From the FDA Drug Label
Patients treated with aminoglycosides should be under close clinical observation because of the potential toxicity associated with their use. As with other aminoglycosides, gentamicin injection is potentially nephrotoxic. The risk of nephrotoxicity is greater in patients with impaired renal function and in those who receive high dosage of prolonged therapy Neurotoxicity manifested by ototoxicity, both vestibular and auditory, can occur in patients treated with gentamicin, primarily in those with pre-existing renal damage and in patients with normal renal function treated with higher doses and/or for longer periods than recommended. Aminoglycoside-induced ototoxicity is usually irreversible Other manifestations of neurotoxicity may include numbness, skin tingling, muscle twitching and convulsions.
The adverse effects of aminoglycosides, such as gentamicin, include:
- Nephrotoxicity: potentially causing kidney damage, especially in patients with impaired renal function or those receiving high doses or prolonged therapy
- Neurotoxicity: manifested by ototoxicity (vestibular and auditory), which is usually irreversible, as well as other symptoms like numbness, skin tingling, muscle twitching, and convulsions 2
From the Research
Aminoglucosid Adverse Effects
- Aminoglycosides are known to cause nephrotoxicity and ototoxicity, which can lead to renal and vestibular failure 3, 4.
- The mechanism of aminoglycoside-induced nephrotoxicity involves the accumulation of the drug in the kidney, which can be related to the dosing schedule 4.
- Strategies to prevent nephrotoxicity include administering larger doses on a less frequent basis, co-administering protective agents such as polyaspartic acid or defferoxamine, and using population pharmacokinetic computer programs to control serum concentrations 4.
- Single-dose administration of gentamicin has been shown to minimize nephrotoxicity and ototoxicity compared to multiple-dose administration 5, 6.
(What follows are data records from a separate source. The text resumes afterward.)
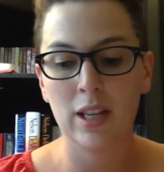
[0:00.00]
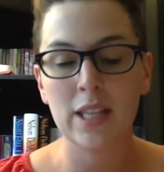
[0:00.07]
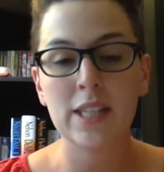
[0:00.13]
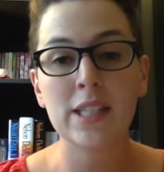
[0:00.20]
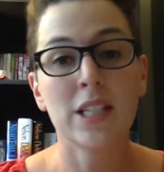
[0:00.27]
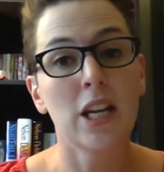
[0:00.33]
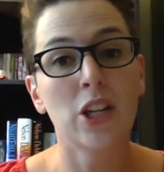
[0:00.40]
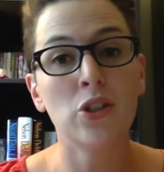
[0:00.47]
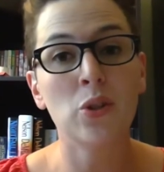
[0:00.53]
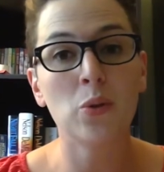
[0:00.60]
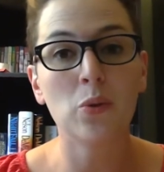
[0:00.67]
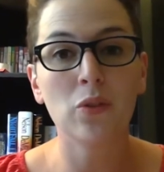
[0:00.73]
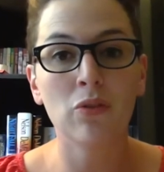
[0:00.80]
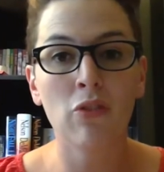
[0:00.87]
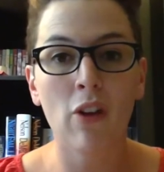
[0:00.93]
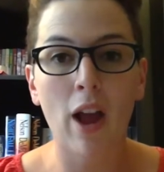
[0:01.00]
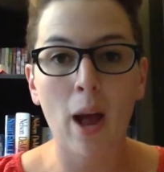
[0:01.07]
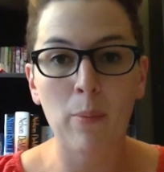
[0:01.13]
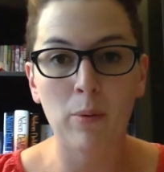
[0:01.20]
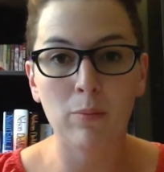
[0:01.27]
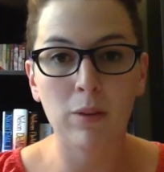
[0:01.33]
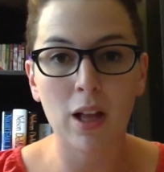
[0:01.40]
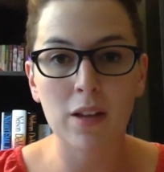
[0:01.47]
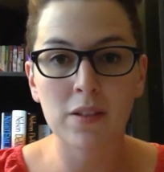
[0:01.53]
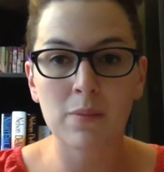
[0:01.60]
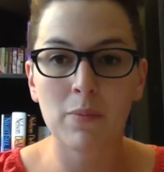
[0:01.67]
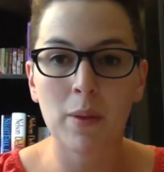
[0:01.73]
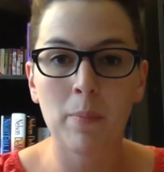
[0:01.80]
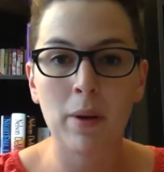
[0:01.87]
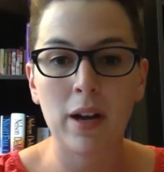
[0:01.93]
Stay tuned for
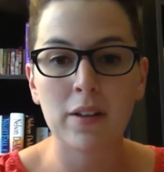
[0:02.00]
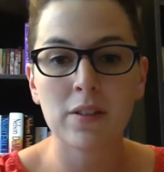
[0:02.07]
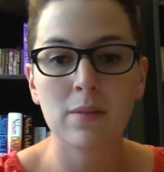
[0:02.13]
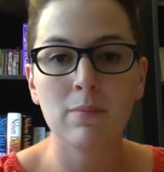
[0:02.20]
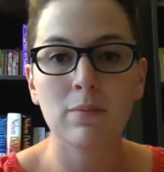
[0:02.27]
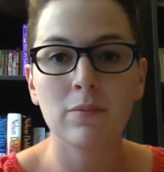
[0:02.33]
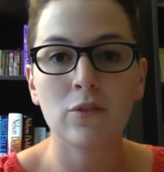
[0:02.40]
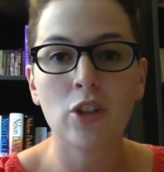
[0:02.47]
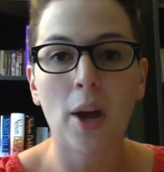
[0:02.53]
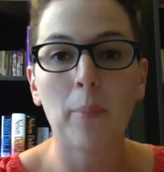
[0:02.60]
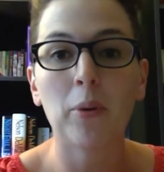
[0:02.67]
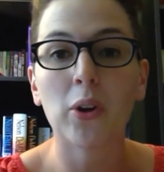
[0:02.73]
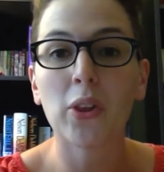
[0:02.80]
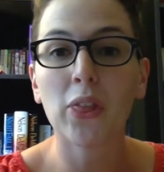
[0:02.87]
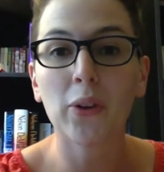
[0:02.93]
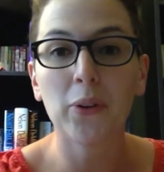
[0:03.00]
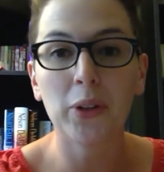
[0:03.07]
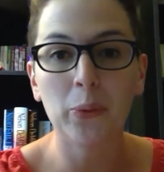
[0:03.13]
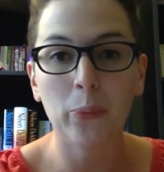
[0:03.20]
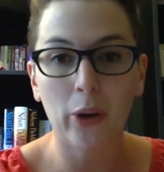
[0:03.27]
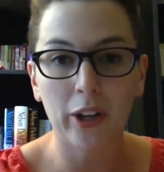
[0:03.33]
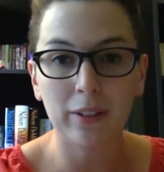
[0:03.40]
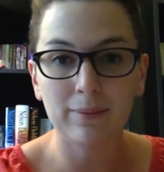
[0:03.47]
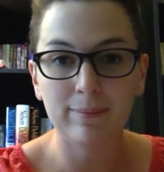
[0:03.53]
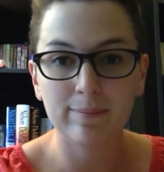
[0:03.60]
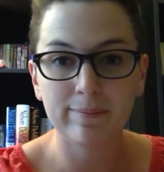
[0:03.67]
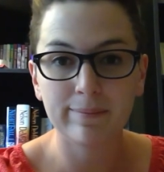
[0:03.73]
Appleblossom the Possum, Chapter 31.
- The results of a systematic review of randomized trials suggest that once-daily dosing (ODD) regimens of aminoglycosides are safer than multiple daily dosing (MDD) regimens concerning nephrotoxicity, with no significant differences between the two regimens regarding ototoxicity 6.
- Aminoglycoside-induced nephrotoxicity is concerning due to its effects on renal function, but changes are typically reversible 7.
- The mechanism of ototoxicity involves the drug's ability to freely pass into hair cells and cause reactive oxygen species to damage the mitochondria, resulting in cell death 7.
- Exposure to aminoglycosides in utero can result in permanent ototoxicity 7.